旁人占了她的,她发誓,总有一日,要让花锦逊色于她,让上官夫人知道,当初抛下她就是个错误,她要让花锦变成局促的那个,要像今日这样——不过,全都对调了过来。
如今,她看着面前略施粉黛,艳丽到张扬的花锦,心中却再也生不出气愤,绵长的痛苦与绝望席卷了她。

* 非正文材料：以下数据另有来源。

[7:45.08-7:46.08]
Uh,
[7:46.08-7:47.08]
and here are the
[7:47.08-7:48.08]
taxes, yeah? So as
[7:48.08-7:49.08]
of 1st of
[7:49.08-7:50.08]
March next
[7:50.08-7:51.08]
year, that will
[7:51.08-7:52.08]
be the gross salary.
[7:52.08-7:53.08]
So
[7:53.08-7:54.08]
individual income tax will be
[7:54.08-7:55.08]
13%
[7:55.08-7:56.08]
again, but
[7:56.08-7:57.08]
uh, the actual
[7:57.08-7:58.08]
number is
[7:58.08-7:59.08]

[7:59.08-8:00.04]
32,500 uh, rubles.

她忽然抬手捂着眼睛,眼泪止不住,沾湿了面颊,也淹了她自己。知道事情败落,她没有哭,得知自己要惨死,她也没有哭。如今哭的莫名其妙,添云目瞪口呆。
花锦却猜出来了花瑟的想法。
出了牢房,添云问:“她哭什么?”
花锦:“她白忙活一场,还把命丢了,自然要哭。她要是不哭,就该是我遭殃了。”
添云没听懂花锦话里有话,只是嘀咕:“您不该给她毒丸,若她轻易死了,或是害死了李小侯爷,岂不是便宜了她?”

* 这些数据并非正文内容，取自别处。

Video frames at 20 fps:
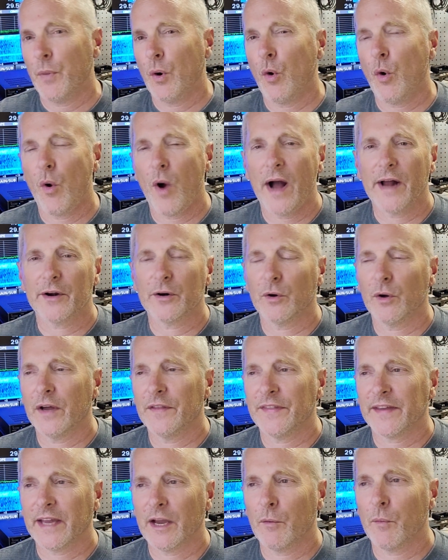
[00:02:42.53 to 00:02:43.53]
Oh, I don't know. I
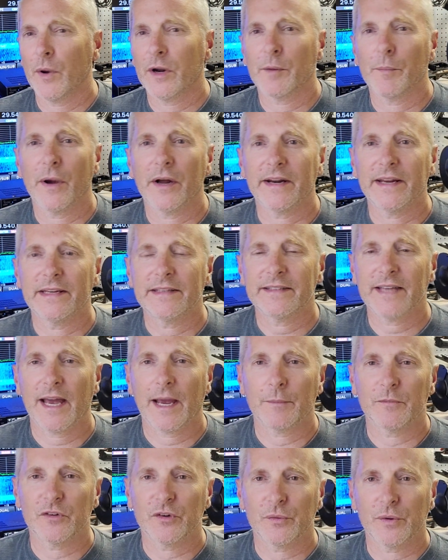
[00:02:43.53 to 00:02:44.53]
think I went about 8
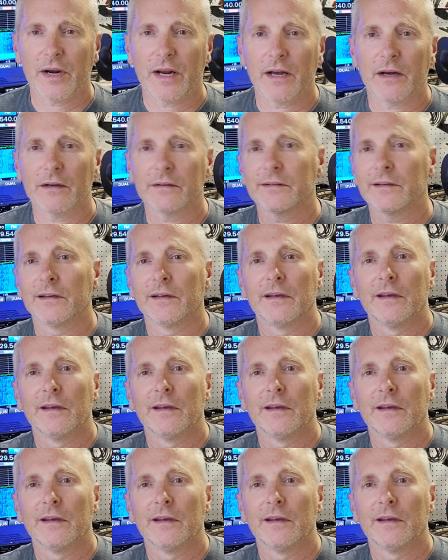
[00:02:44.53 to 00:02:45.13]
times around,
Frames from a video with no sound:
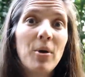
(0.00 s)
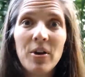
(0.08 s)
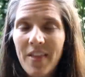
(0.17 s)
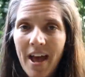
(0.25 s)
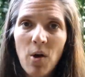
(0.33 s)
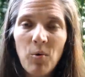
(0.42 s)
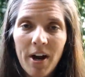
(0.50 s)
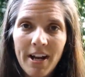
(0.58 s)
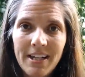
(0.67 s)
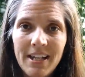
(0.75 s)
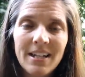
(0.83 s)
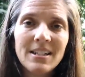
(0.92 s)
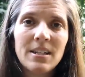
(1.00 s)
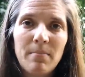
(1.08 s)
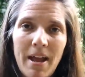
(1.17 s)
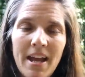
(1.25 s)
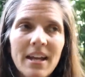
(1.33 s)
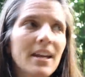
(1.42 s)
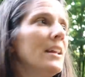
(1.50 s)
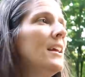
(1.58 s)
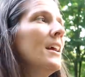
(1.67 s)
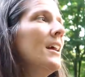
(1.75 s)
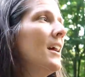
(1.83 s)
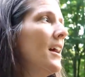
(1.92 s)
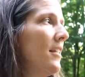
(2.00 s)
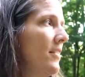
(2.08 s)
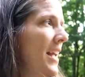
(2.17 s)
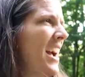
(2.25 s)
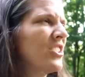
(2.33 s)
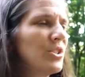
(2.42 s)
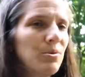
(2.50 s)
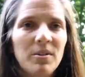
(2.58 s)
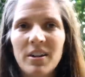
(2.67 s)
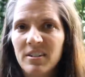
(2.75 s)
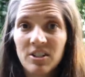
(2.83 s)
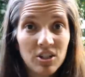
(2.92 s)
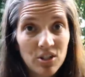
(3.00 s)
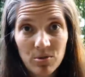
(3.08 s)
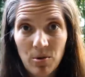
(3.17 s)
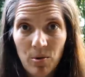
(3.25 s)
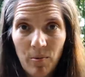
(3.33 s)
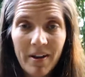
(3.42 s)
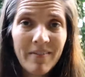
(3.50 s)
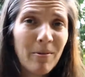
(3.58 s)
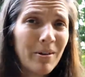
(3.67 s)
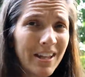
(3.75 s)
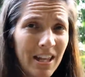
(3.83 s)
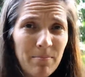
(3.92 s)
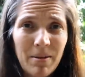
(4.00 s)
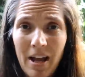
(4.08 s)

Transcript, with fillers: put that where I need it to pay it. The extra one, just throw it away. If I want to keep it,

花锦又从袖中掏出一个小瓶子,在添云的注视下,倒出两粒“毒丸”,添云拦都没来得及,惊呼一声,只见花锦将毒丸吃了进去。
添云刚要哭喊,嘴里也被花锦塞了两粒毒丸,她赶忙咽了,生怕黄泉路下追不上花锦,没有半点质疑。
花锦直点她脑袋:“杨美人做的糖丸。毒丸这么金贵,我怎么会买给她?”
添云一噎,猛地咳了起来,她一点都不觉得好玩,气急要说些什么,还没开口,眼泪就直流了下来。

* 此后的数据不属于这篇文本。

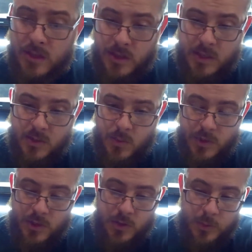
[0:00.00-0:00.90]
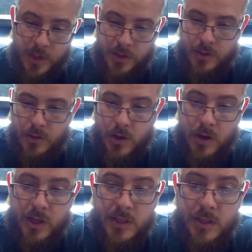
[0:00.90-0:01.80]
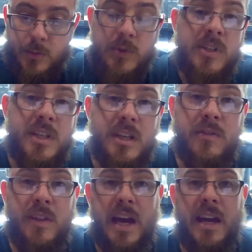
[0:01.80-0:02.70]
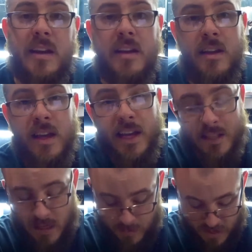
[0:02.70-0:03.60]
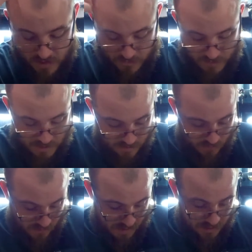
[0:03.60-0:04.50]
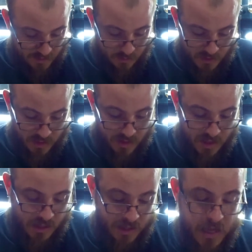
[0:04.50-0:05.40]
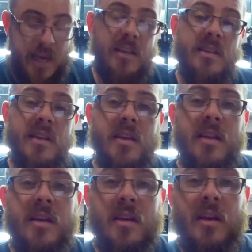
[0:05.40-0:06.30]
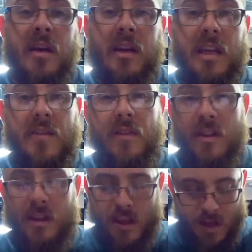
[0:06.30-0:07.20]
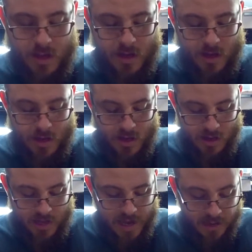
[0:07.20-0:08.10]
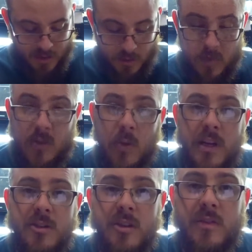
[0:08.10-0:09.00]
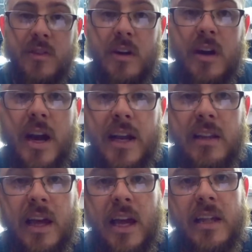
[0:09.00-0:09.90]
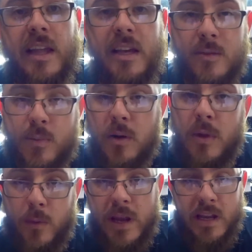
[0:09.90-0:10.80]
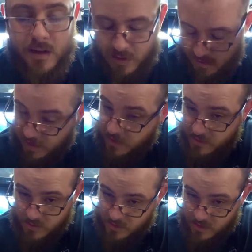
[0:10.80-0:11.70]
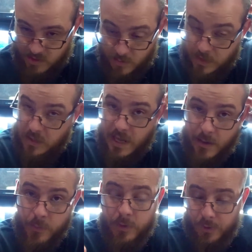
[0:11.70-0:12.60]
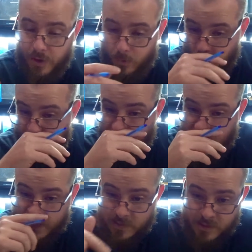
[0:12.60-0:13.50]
So this is what she'll be on the longest, and we'll see if that has any benefit. The vet seems to think that given the calcium sequestering for egg laying, that probably weakened the skeletal system, and that will help with that.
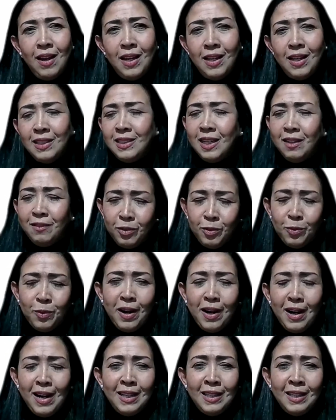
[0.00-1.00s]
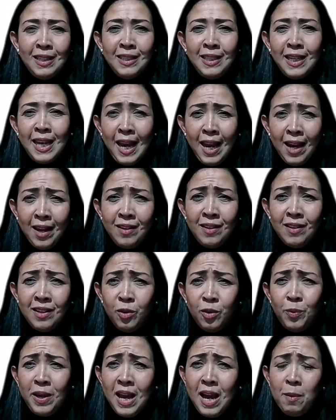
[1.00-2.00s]
It's everywhere. And in
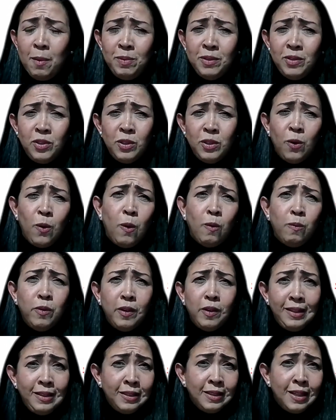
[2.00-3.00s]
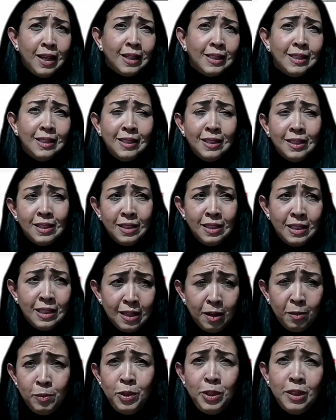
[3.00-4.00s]
Canada, we happen to over-index in
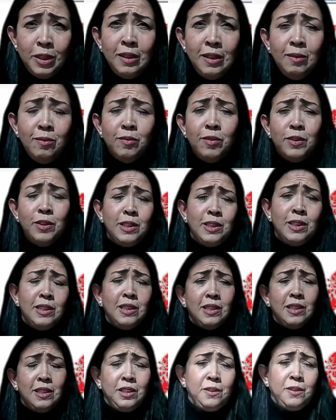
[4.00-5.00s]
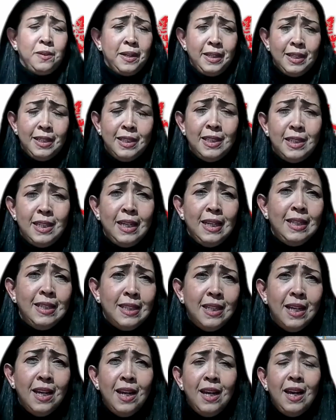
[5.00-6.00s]
consumption versus the United
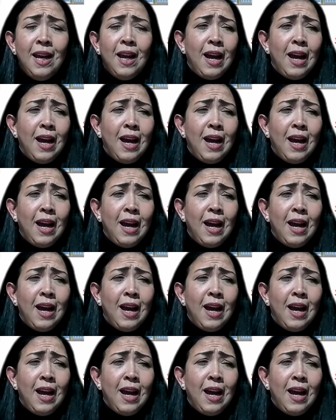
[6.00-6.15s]
States.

花锦没想到这丫头反应这么大,连忙连哄带骗的将添云揽过来:“我可不傻,命这么金贵,我怎么会白白浪费了。”
添云正哭着,突然听见脚步声,她连忙后撤两步,警惕的看向前方,有二人并肩,直直朝着花锦的方向走了过来。
是上官夫人和花信。陛下赦免了花瑟,他们得到消息,就来接人了,送他们进来的人见是花锦,知道这是一家人,连忙走远了些,不敢偷听。